Word for word, restate the records from their first line through the line with "[458.82-459.12s]", both ends included; omit each picture.

• _DATA RECORDS_

____

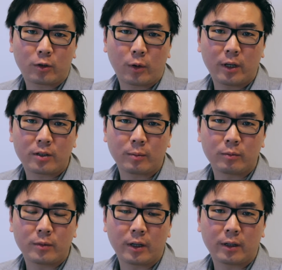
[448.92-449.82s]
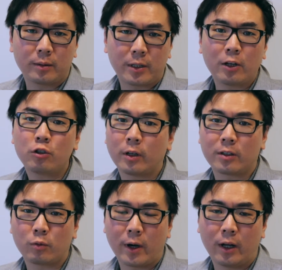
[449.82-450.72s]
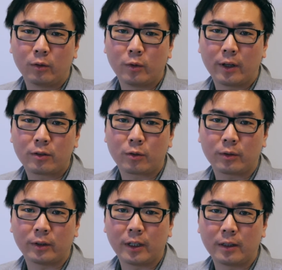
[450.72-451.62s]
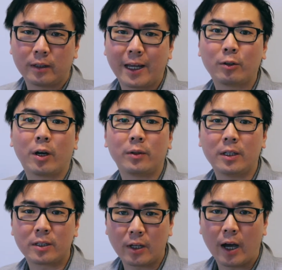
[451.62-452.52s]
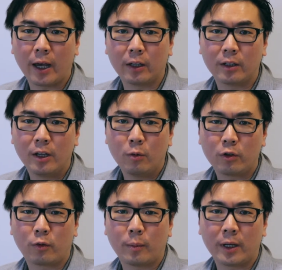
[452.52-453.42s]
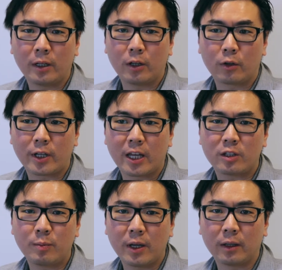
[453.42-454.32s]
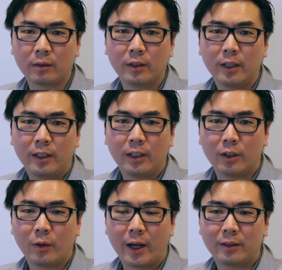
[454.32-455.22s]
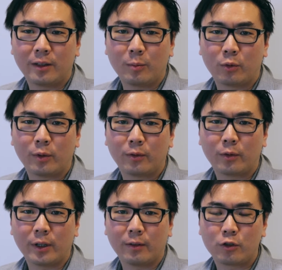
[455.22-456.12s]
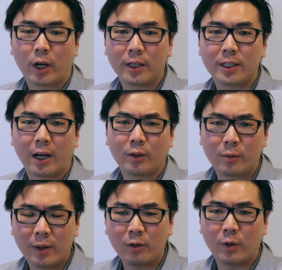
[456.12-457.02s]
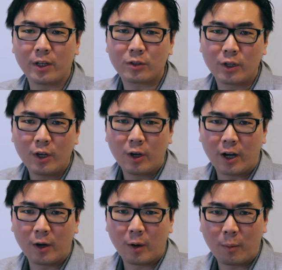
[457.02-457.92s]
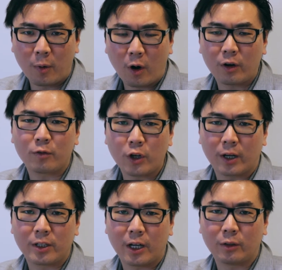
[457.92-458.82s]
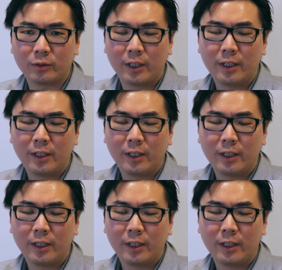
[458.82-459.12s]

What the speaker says: created some tension as well with certainly the downtown east side, which for many years has been, at the periphery of Chinatown, in many ways a part of Chinatown.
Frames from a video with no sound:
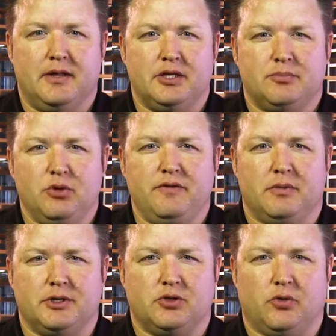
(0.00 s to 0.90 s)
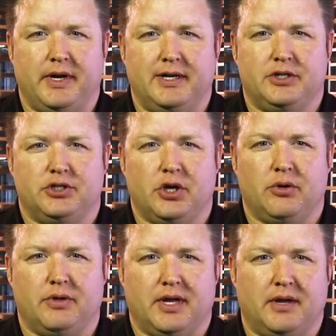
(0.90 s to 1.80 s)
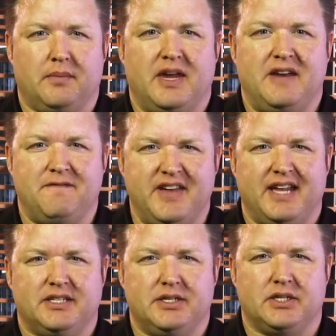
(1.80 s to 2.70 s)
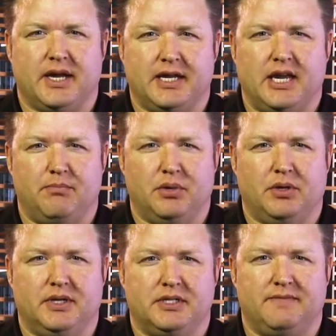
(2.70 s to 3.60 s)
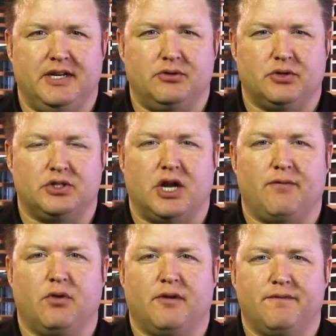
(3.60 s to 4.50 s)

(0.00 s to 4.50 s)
This movie was created to show the advanced design capabilities of Dietrich Software,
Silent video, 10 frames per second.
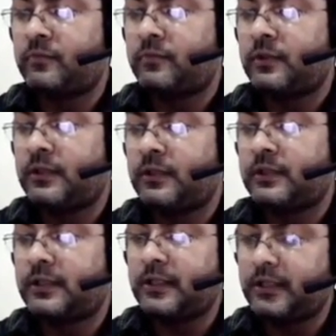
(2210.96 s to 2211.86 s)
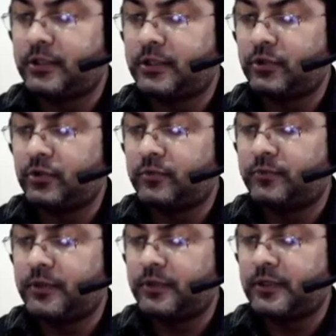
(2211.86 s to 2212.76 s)
plus k cube
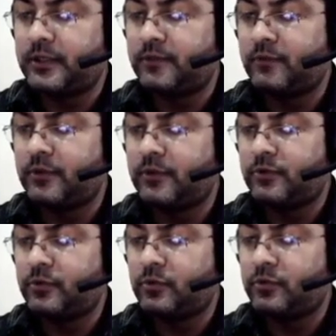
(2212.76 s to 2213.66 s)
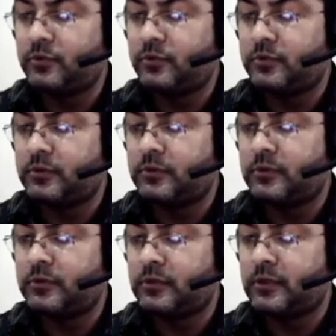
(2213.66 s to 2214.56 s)
is equals to
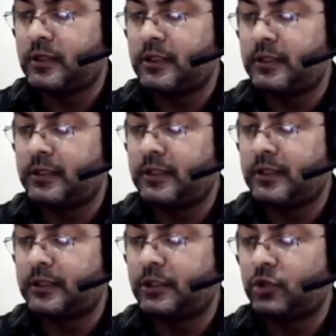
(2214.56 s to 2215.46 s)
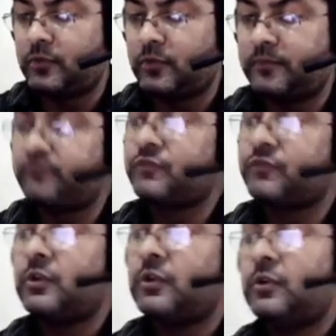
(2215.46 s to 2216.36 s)
3k cube.
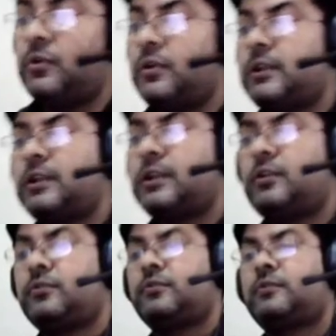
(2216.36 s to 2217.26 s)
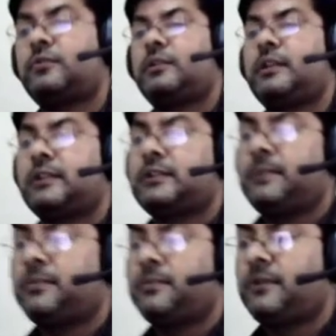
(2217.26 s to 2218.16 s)
Okay, now let us
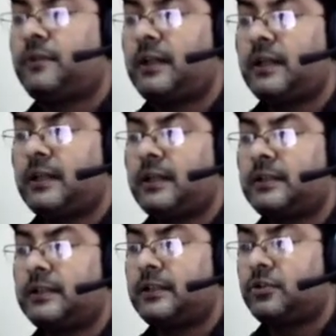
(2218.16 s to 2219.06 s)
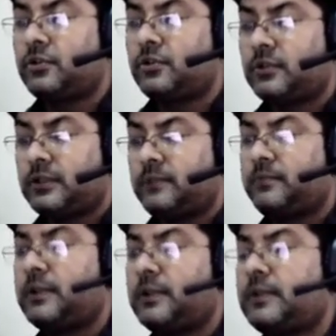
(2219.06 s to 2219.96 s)
simplify RHS on the
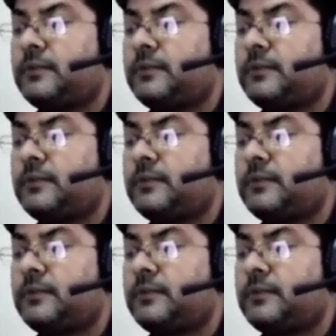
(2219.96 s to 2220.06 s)
same page.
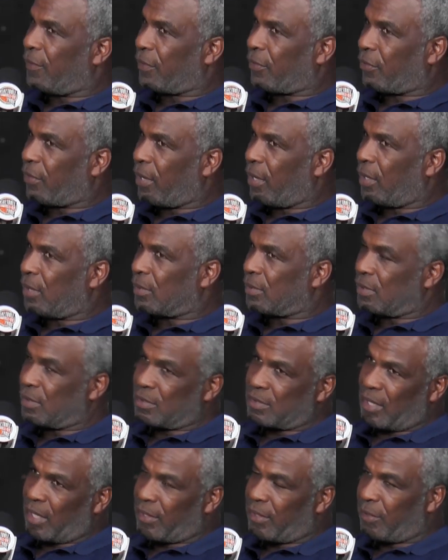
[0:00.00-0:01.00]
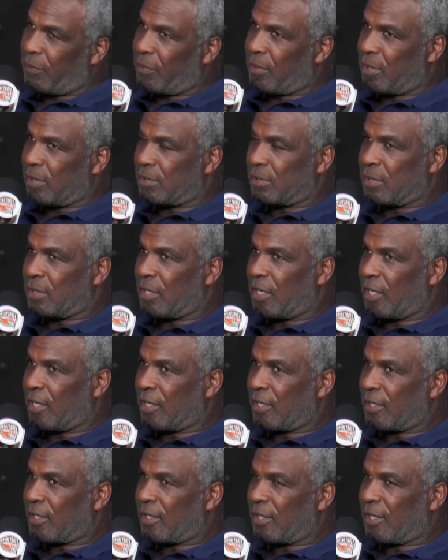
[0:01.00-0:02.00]
Krause. He's not here with us
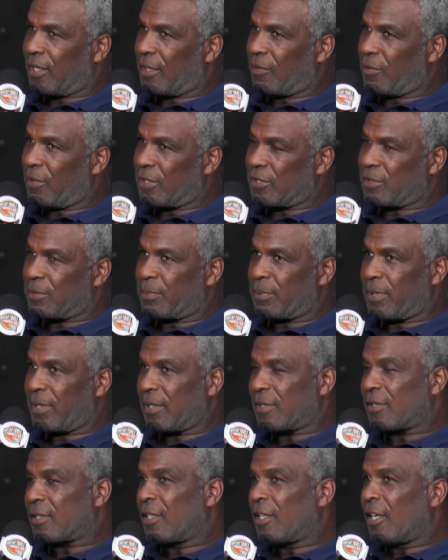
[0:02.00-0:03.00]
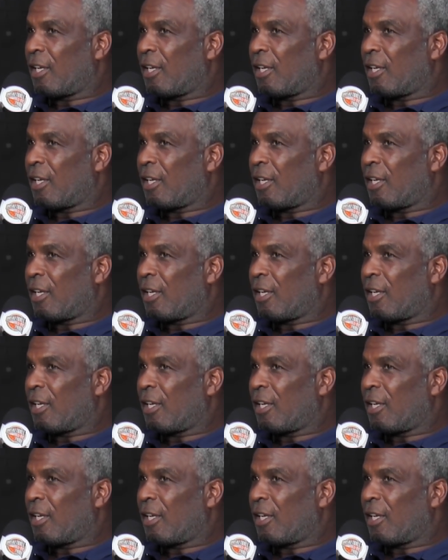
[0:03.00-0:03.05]
today. Rest in peace.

____

• _ANSWER TO THIS TASK_
[448.92-449.82s]
[449.82-450.72s]
[450.72-451.62s]
[451.62-452.52s]
[452.52-453.42s]
[453.42-454.32s]
[454.32-455.22s]
[455.22-456.12s]
[456.12-457.02s]
[457.02-457.92s]
[457.92-458.82s]
[458.82-459.12s]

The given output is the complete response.